-- Materials provided --
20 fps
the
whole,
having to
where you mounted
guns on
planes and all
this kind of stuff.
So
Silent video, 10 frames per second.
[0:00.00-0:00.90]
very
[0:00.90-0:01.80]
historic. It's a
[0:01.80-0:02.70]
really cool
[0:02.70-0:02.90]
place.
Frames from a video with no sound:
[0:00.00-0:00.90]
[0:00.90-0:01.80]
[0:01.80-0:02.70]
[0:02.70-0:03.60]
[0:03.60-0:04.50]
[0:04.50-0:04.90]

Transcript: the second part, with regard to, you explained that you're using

...

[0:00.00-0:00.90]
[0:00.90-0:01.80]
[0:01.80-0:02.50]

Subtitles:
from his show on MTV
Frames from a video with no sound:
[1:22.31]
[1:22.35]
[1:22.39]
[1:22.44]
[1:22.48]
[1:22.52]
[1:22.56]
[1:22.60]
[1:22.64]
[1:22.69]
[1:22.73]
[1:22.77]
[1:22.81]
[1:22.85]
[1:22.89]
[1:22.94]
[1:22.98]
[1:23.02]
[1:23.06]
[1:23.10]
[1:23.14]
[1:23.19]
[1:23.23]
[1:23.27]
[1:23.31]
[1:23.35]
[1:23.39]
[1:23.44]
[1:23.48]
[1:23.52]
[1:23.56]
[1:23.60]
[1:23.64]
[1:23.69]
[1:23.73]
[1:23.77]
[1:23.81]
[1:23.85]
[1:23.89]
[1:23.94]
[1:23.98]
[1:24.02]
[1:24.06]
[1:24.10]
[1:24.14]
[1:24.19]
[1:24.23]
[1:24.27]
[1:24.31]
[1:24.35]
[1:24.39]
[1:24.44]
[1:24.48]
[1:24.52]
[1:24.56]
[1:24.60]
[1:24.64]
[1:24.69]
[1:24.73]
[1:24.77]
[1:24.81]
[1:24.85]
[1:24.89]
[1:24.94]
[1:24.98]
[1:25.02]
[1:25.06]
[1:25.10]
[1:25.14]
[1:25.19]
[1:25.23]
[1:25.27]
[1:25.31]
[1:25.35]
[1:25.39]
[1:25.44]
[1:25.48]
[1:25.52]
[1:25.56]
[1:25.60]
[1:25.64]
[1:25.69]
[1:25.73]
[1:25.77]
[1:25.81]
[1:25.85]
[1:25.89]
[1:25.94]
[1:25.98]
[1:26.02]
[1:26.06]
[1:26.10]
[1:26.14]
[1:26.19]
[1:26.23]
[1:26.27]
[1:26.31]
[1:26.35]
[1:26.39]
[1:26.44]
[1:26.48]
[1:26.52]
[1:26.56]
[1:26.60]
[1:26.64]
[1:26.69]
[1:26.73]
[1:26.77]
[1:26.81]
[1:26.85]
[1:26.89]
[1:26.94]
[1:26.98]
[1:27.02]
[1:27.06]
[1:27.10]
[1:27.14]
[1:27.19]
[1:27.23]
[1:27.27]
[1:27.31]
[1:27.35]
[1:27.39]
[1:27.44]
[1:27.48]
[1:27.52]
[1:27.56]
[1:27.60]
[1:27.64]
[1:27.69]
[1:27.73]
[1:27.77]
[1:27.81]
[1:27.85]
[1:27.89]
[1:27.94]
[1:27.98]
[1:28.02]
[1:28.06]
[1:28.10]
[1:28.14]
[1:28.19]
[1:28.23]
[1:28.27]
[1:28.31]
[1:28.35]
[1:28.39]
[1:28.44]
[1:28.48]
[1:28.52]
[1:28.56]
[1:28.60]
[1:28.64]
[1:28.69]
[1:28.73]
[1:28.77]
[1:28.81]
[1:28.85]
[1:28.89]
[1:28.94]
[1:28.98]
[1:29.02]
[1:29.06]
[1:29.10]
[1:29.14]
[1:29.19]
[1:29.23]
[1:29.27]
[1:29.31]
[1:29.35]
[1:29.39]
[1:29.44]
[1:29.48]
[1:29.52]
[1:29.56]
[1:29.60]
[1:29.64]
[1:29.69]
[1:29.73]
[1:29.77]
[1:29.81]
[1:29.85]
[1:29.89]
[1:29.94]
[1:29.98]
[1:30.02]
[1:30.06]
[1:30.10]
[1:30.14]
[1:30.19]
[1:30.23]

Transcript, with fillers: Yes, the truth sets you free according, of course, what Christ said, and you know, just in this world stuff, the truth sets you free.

==

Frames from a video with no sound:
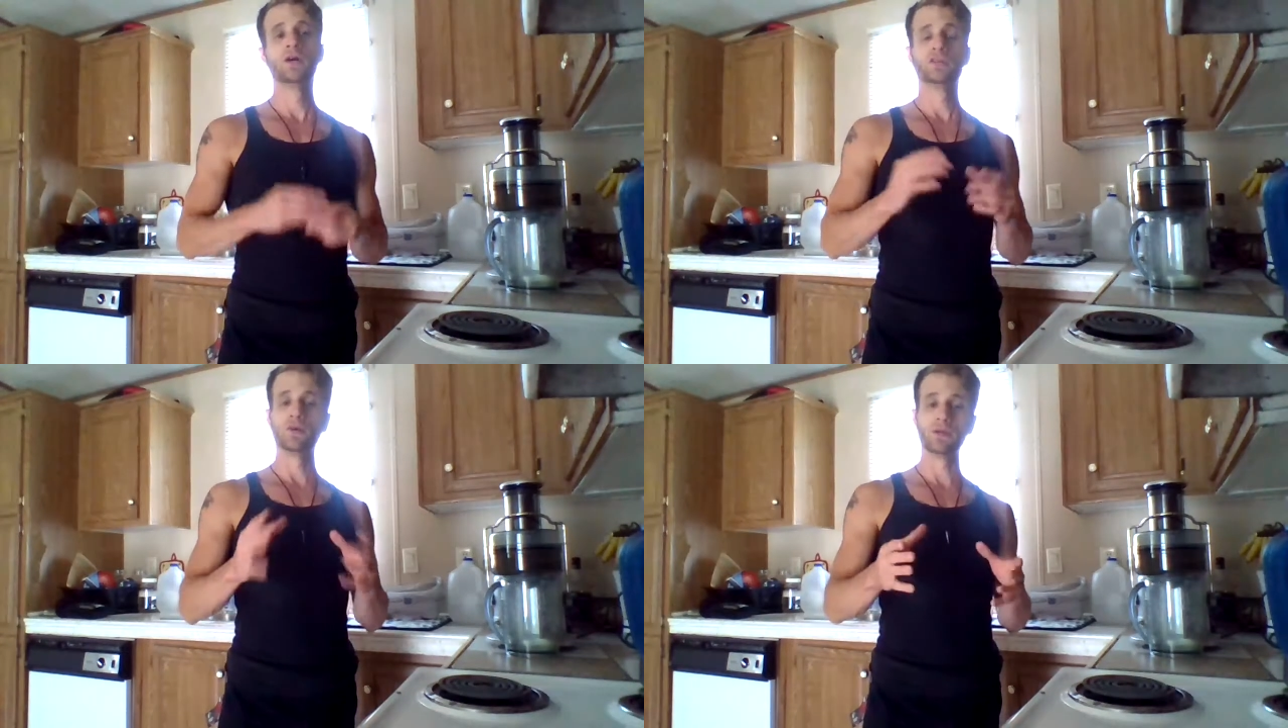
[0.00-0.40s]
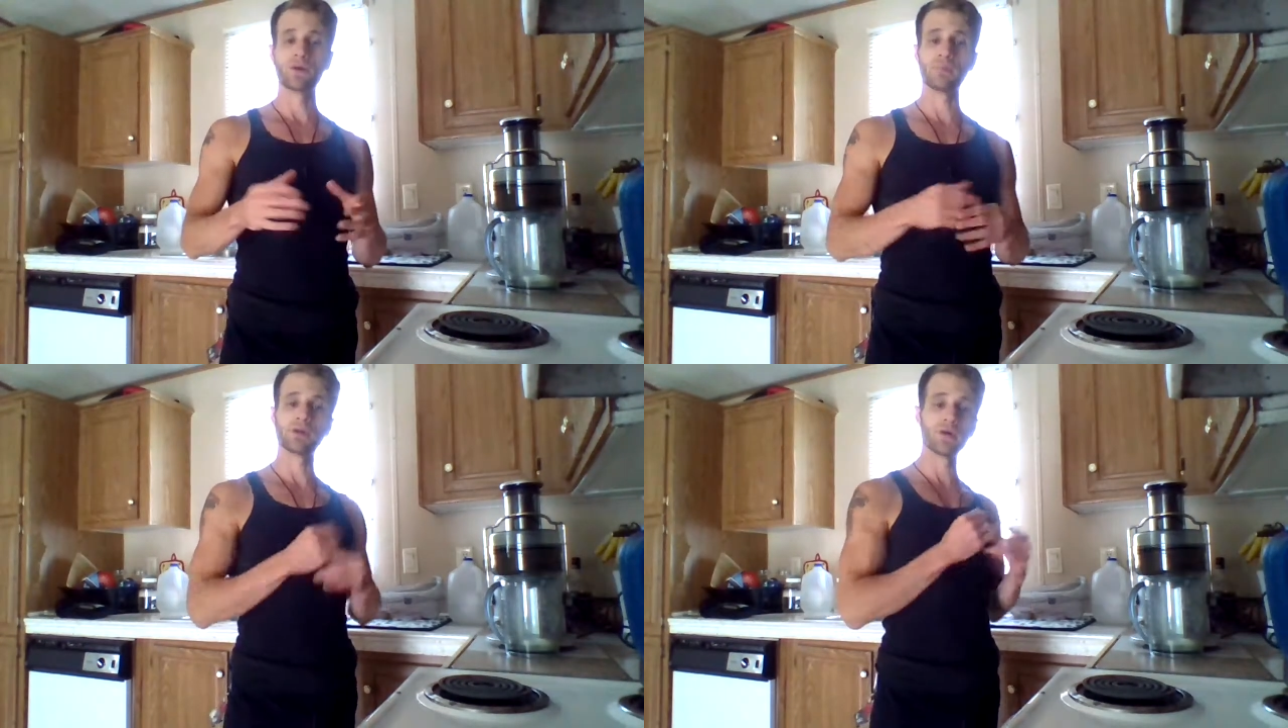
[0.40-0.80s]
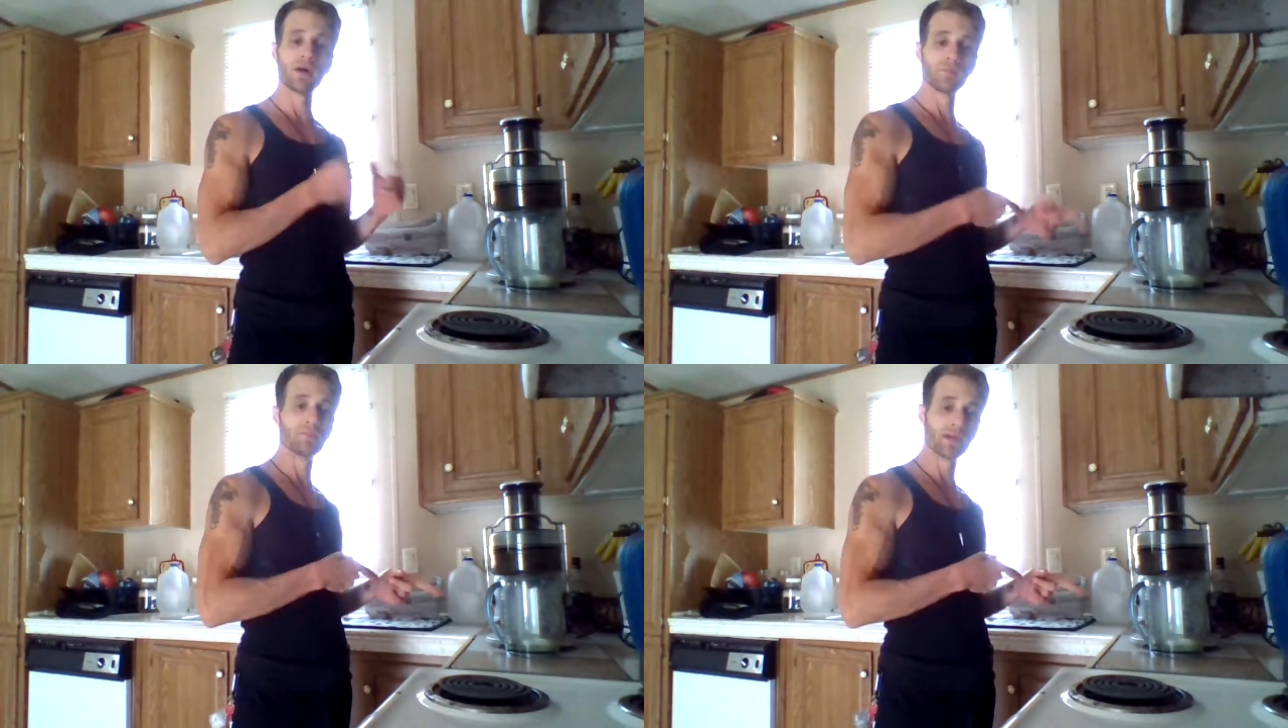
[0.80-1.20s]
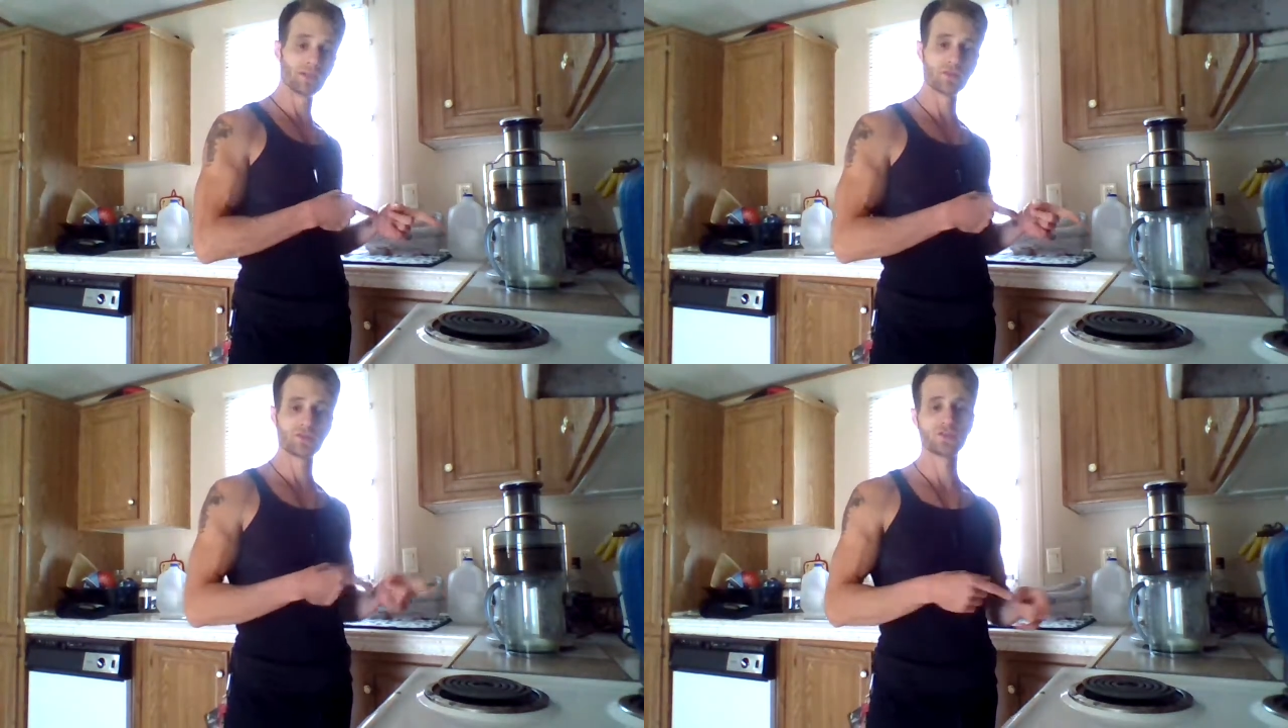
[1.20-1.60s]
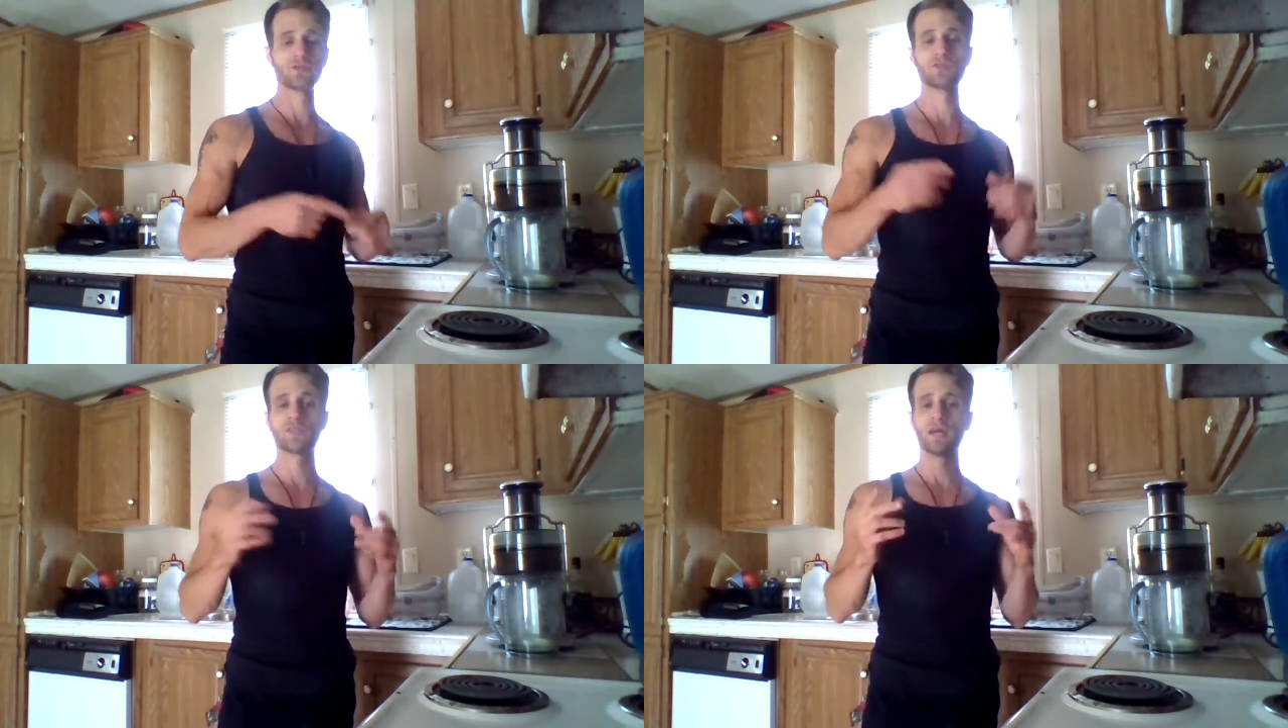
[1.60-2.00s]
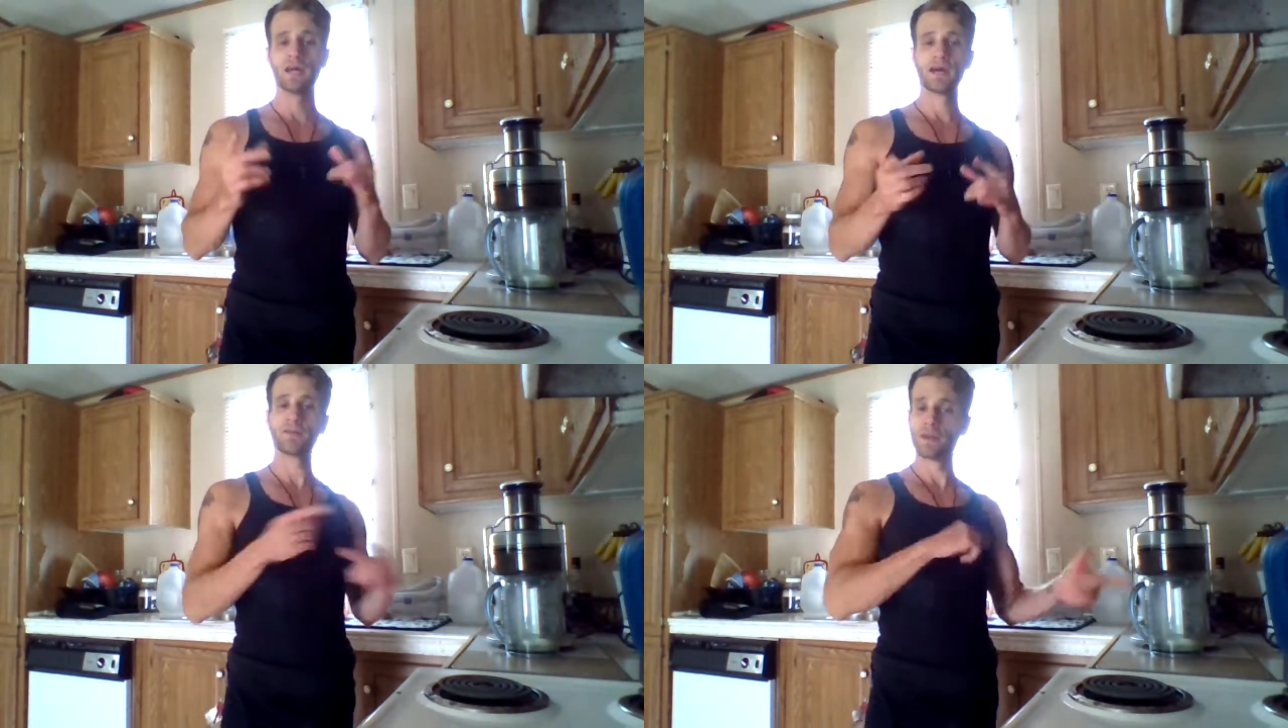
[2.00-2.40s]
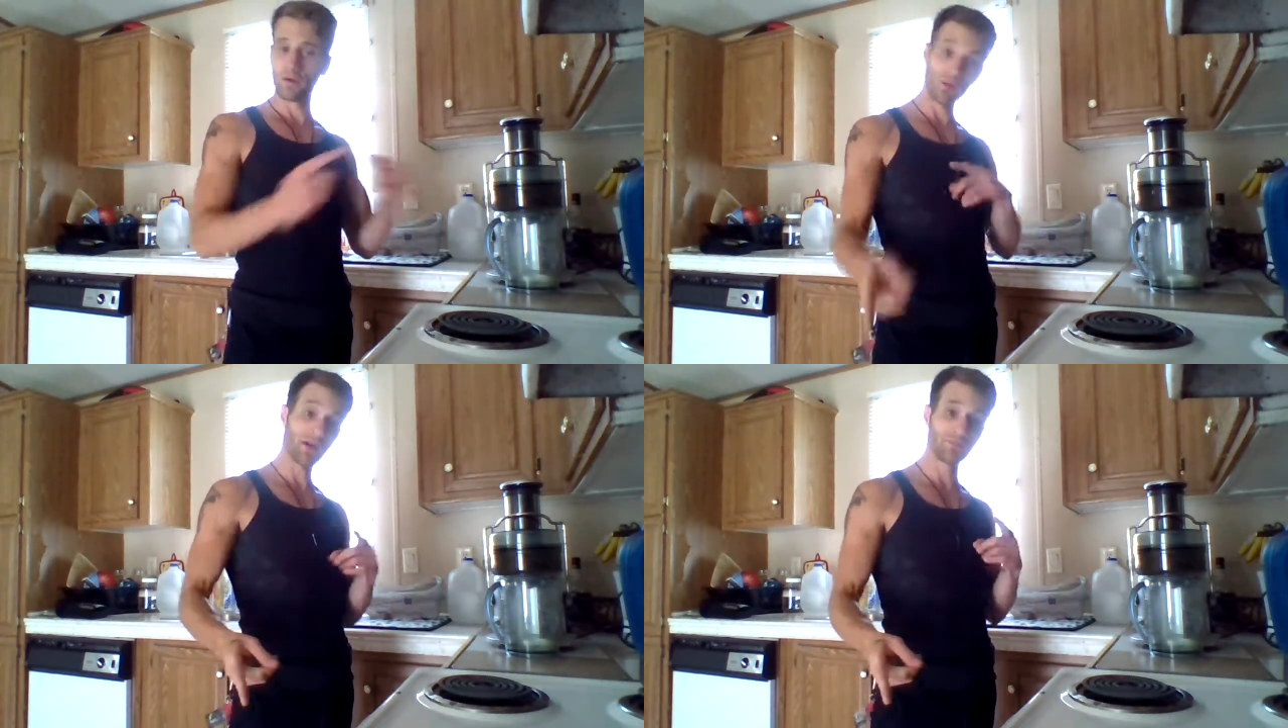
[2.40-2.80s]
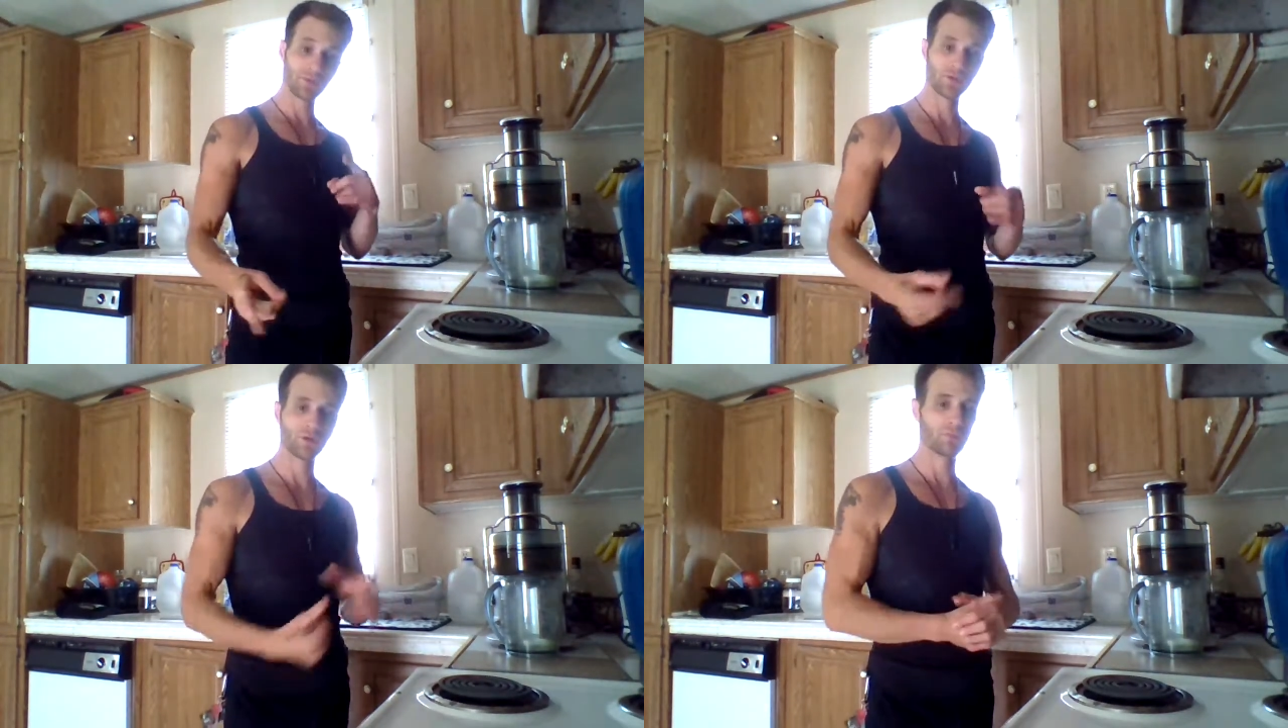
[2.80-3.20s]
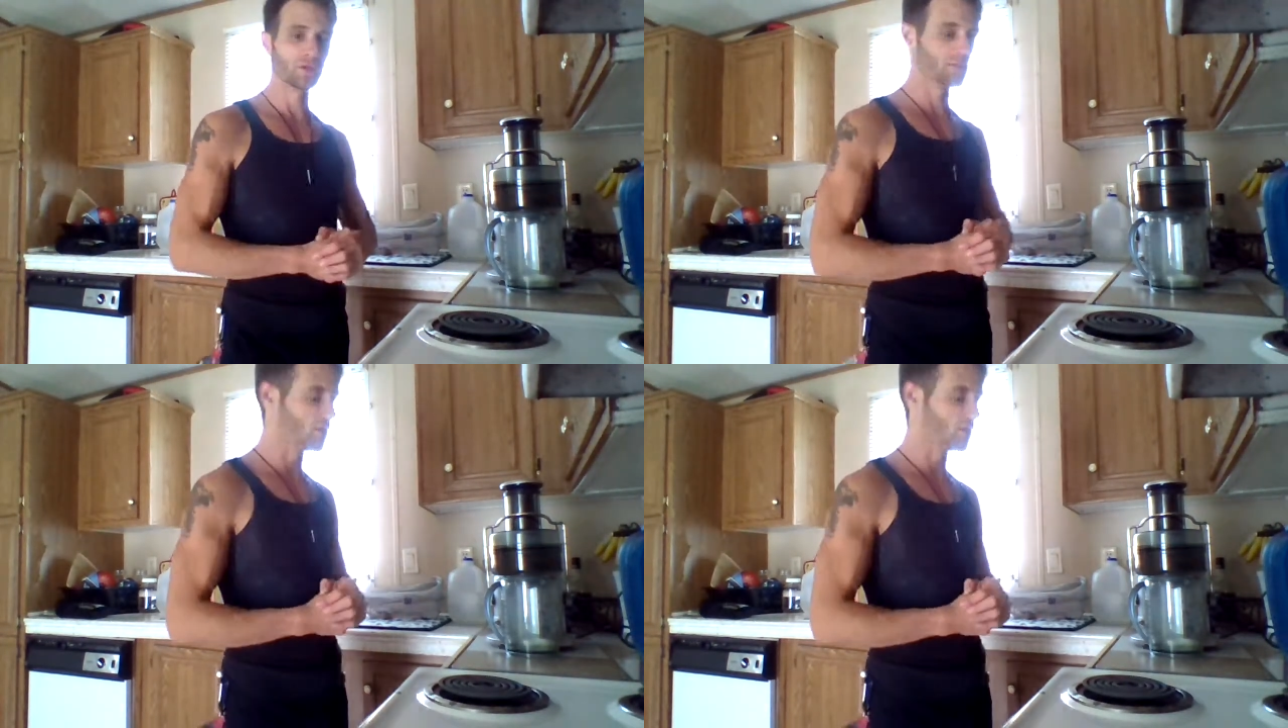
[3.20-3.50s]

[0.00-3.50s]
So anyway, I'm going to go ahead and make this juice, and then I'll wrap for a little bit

-- Work to complete --
Find and copy each line in the material above where the string "second" occurs.

-- Output --
Silent video, 10 frames per second.
Transcript: the second part, with regard to, you explained that you're using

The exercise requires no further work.